Voss was not only the first woman to take on the chair position at Alfi but also the first from an asset management firm to do so.
“I am heavily involved in debates surrounding diversity and am a regular speaker at conferences focusing on the impact of gender diversity,” says Voss. “I believe the best diversity programmes address the issues from the ground up, by encouraging talented individuals from the start.
“Such programmes also mean diversity gets more visibility at the board level. I also serve as an adviser to participants in a start-up leadership programme initiated in Luxembourg, which seeks to facilitate women to become tech and digital entrepreneurs.”
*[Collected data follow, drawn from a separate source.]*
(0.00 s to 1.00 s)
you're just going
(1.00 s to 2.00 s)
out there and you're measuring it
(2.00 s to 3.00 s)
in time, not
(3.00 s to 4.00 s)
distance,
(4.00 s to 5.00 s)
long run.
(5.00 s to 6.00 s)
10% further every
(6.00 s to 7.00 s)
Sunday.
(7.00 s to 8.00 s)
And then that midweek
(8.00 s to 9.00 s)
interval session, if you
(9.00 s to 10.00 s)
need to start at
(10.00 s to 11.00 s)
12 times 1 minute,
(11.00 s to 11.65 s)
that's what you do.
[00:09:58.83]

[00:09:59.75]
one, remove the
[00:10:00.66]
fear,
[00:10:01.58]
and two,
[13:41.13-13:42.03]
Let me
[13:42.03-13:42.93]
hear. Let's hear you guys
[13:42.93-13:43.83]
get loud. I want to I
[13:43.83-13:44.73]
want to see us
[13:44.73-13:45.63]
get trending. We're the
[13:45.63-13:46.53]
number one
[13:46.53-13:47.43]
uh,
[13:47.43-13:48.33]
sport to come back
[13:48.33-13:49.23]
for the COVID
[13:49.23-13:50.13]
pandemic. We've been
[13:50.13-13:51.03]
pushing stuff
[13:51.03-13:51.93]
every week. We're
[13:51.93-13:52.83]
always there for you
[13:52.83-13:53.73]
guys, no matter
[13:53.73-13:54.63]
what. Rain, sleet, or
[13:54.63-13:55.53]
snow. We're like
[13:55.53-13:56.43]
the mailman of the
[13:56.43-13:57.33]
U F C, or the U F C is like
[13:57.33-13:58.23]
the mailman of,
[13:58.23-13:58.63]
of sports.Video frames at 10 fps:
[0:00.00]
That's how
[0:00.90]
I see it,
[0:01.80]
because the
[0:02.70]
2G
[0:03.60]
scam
Griffin is well known as a technical expert and industry commentator, receiving the Ailo James Ball Memorial Award in 2016 in recognition of her support and contribution to the organisation, and the International Adviser Outstanding Contribution award in 2017 for her work to progress the international advice market.
One of her notable achievements was as technical lead in negotiations with HM Revenue & Customs as part of the first offshore chargeable event audit conducted. This led to a change in HMRC’s approach to tax loss settlements on chargeable event audits, extending this to the self-assessment period.
Sarah Lord is one of the most qualified female financial planners in both the UK and offshore advisory markets, with a strong message for the industry as a whole to drive up transparency in the offshore space, particularly in relation to the cost of financial advice.
She says: “I am passionate about seeing the transition of the financial advisory industry to a profession that is in part driven through encouraging advisers to achieve higher qualifications. I am a great believer that a high level of qualification is essential to delivering the best outcomes for clients.
“We need to move away from the sales culture that exists offshore and strive to deliver a professional advisory service.”